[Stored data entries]
-=-=-

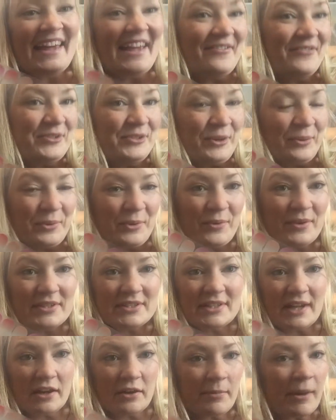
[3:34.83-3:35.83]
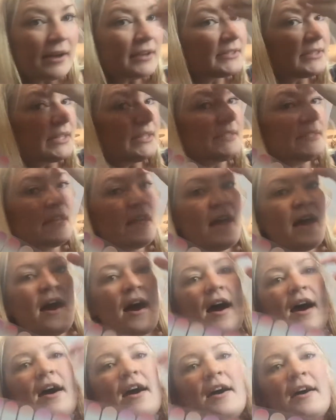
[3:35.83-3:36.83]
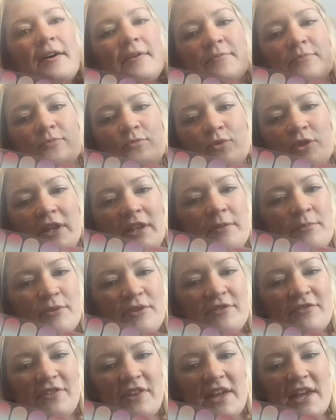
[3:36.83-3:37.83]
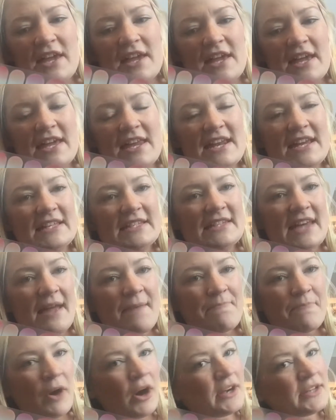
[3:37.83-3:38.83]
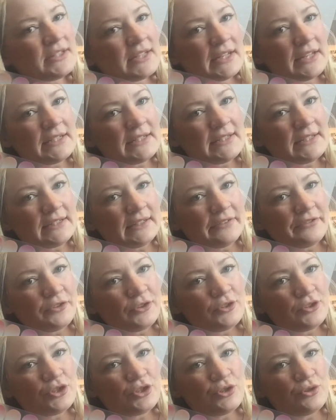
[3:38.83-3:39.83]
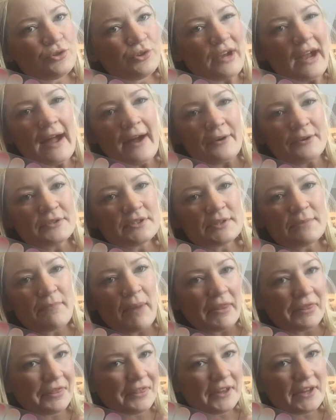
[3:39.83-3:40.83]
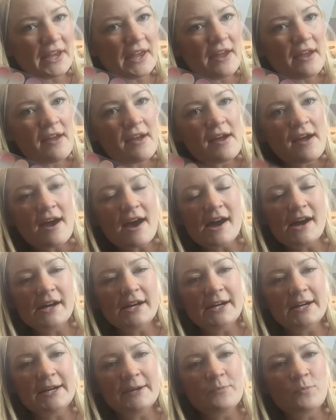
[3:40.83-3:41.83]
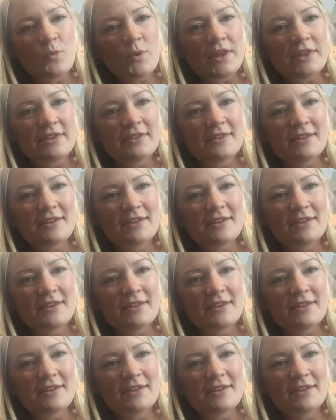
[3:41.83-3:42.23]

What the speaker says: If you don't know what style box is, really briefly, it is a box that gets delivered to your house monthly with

-=-=-

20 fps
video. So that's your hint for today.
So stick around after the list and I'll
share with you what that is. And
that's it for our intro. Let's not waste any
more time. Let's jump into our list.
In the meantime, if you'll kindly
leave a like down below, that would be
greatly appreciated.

-=-=-

Task description >> Pictures aside, return exactly the lines from the data above, starting at the line that has "[3:36.83-3:37.83]" and ending at the line that has "What the speaker", both included.

Exercise solution >>
[3:36.83-3:37.83]
[3:37.83-3:38.83]
[3:38.83-3:39.83]
[3:39.83-3:40.83]
[3:40.83-3:41.83]
[3:41.83-3:42.23]

What the speaker says: If you don't know what style box is, really briefly, it is a box that gets delivered to your house monthly with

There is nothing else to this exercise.